Scheduling for the job shop is very important in both fields of production management and combinatorial optimization. However, it is quite difficult to achieve an optimal solution to this problem with traditional optimization methods owing to the high computational complexity (NP-hard). Genetic algorithms (GA) have been proved to be effective for a variety of situations, including scheduling and sequencing. Unfortunately, its efficiency is not satisfactory. In order to make GA more efficient and practical, the knowledge relevant to the problem to be solved is helpful. In this paper, a kind of hybrid heuristic GA is proposed for problem n/m/G/Cmax, where the scheduling rules, such as shortest processing time (SPT) and MWKR, are integrated into the process of genetic evolution. In addition, the neighborhood search technique (NST) is adopted as an auxiliary procedure to improve the solution performance. The new algorithm is proved to be effective and efficient by comparing it with some popular methods, i.e. the heuristic of neighborhood search, simulated annealing (SA), and traditional GA.
Scheduling for job shops is an important topic in production management. It is concerned with determining the release order and times of a set of jobs on the relevant machines subject to the processing constraints, in an effort to improve the production efficiency and reduce the processing duration so as to gain as high profits as possible. The problem studied in this paper is quite general. A set of n jobs has to be processed on m machines, where the processing of each job consists of m operations performed on these machines in a specified sequence. The operation of job i has to be performed on machine j with deterministic processing time tij. A machine can process only one job at a time, and an operation cannot be preempted. The goal for optimization is to minimize the makespan (Cmax). Following the notations of Siman (1982), we can denote the problem as n/m/G/Cmax.
It is well known that this problem is NP-hard (Garey, Johnson & Sethi, 1976), and even a rather simple instance with small size, such as 10 jobs and 10 machines, is hard to solve with an exact approach. In fact, the optimal solution is not necessarily needed in many practical situations, because the computation time and cost for an optimal solution are usually so large that one can hardly afford them, and a good suboptimal solution can be well accepted. Hence, more and more efficient methods for seeking suboptimal solutions, such as various kinds of heuristic, have been developed recently (Rodammer & White, 1988). From the existing investigations, genetic algorithms (GAs) have shown great advantages, and have been proved quite effective (Croce et al., 1995 and Syswerda, 1991). The suboptimal solutions reached using GAs are usually superior to those obtained using traditional searching approaches due to their inherent features of global search and convergence. So far, the methods based on GA have become a popular and effective way for solving large-scale combinatorial optimization problems, including job shop scheduling.

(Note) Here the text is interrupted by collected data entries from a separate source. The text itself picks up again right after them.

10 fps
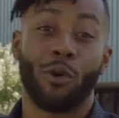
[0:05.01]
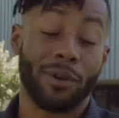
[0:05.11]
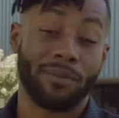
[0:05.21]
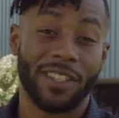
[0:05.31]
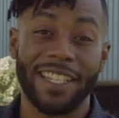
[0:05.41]
or
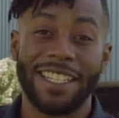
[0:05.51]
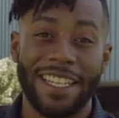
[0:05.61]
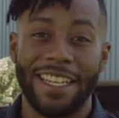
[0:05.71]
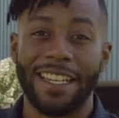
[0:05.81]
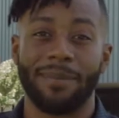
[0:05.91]

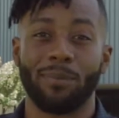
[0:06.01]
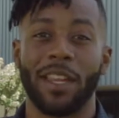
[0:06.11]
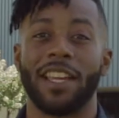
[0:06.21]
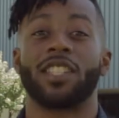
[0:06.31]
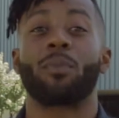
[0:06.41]

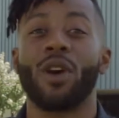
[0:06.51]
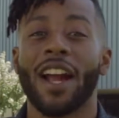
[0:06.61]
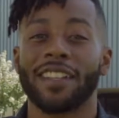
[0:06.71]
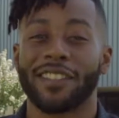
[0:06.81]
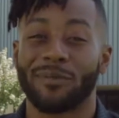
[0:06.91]
CTE, is the
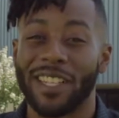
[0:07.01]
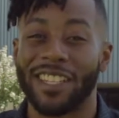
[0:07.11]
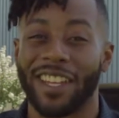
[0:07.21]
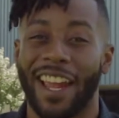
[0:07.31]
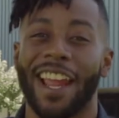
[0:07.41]
practice of
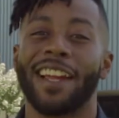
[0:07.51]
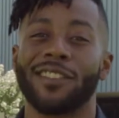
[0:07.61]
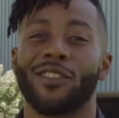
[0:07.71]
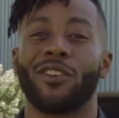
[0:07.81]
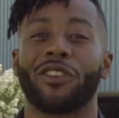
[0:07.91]
teaching
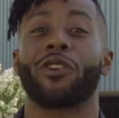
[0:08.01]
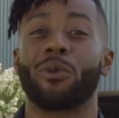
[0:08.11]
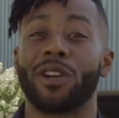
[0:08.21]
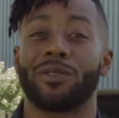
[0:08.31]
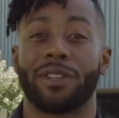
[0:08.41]
hands-on
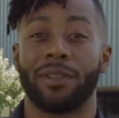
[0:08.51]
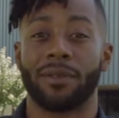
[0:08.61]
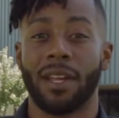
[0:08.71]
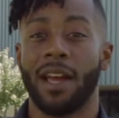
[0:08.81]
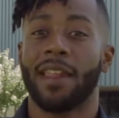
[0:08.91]
career
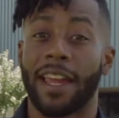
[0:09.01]
skills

GAs are problem-independent, which means little specific knowledge relevant to a given problem is required, and what we have to know is just the fitness evaluation for each solution. This feature makes GA more robust than many other searching schemes, such as greedy techniques and algorithms based on gradient. However, some researchers found that there was a tradeoff between the efficiency and the robustness, and sometimes the efficiency of an algorithm is more important. In order to make the GA more efficient, the knowledge relevant to the given problem is helpful. Hence it would be of great advantage to consider a GA hybrid when specific information about the problem is available (Davis, 1991 and Goldberg, 1989). In this paper, the scheduling rules of shortest processing time (SPT) (the job with the shortest processing time has the highest priority for processing) and MWKR (the job with the most work remaining would be scheduled first) are applied to the process of generating new individuals, and the neighborhood search technique (NST) is employed as an auxiliary searching procedure following genetic search in an effort to avoid or reduce the harmful side effects of reduction of the solution space incurred by introducing the scheduling rules. The new algorithm is proved both effective and efficient by comparing it with some methods that are commonly used at present, such as NST (Siman, 1982), simulated annealing (SA) (Van Laarhoven & Aarts, 1987), and general GA (Davis, 1991).

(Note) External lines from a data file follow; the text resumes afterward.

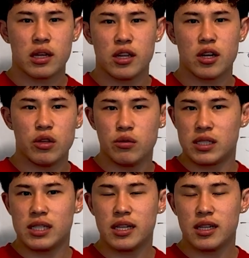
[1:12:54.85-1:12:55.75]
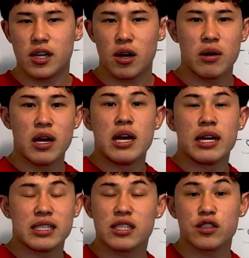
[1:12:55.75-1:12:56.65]
you see it,
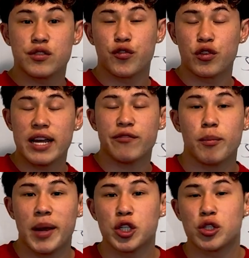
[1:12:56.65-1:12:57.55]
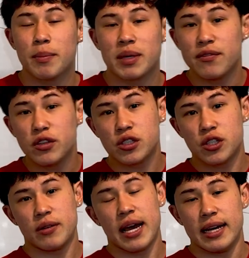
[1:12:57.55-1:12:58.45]
because this is free information I'm giving to
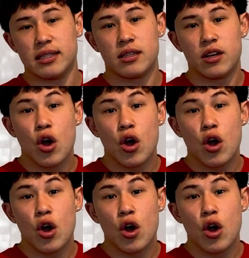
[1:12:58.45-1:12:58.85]
you guys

We proposed a kind of hybrid heuristic genetic algorithm (GA) in this paper. The main purpose of the research is to improve the efficiency of the traditional GA and explore some more effective and efficient approaches to solving job shop scheduling problems. The peculiarity of our algorithm lies in the introduction of heuristic scheduling rules into the process of generating new individuals to guide the genetic evolution, and the employment of NST to improve the performance of solutions. We compared the algorithm with some popular approaches, such as SA, NST, and GA; the computational results show that our algorithm is quite superior to the others in effectiveness and efficiency.
The GA has been proved effective to solve job shop problems by many researchers, but how to improve its efficiency still remains an important problem. The study in this paper confirms the idea that one promising way to speed up the convergence is to integrate the GA with the specific techniques for job shop problems, such as the heuristic rules and local search techniques. There is no doubt that these kinds of procedure are well worth further exploration.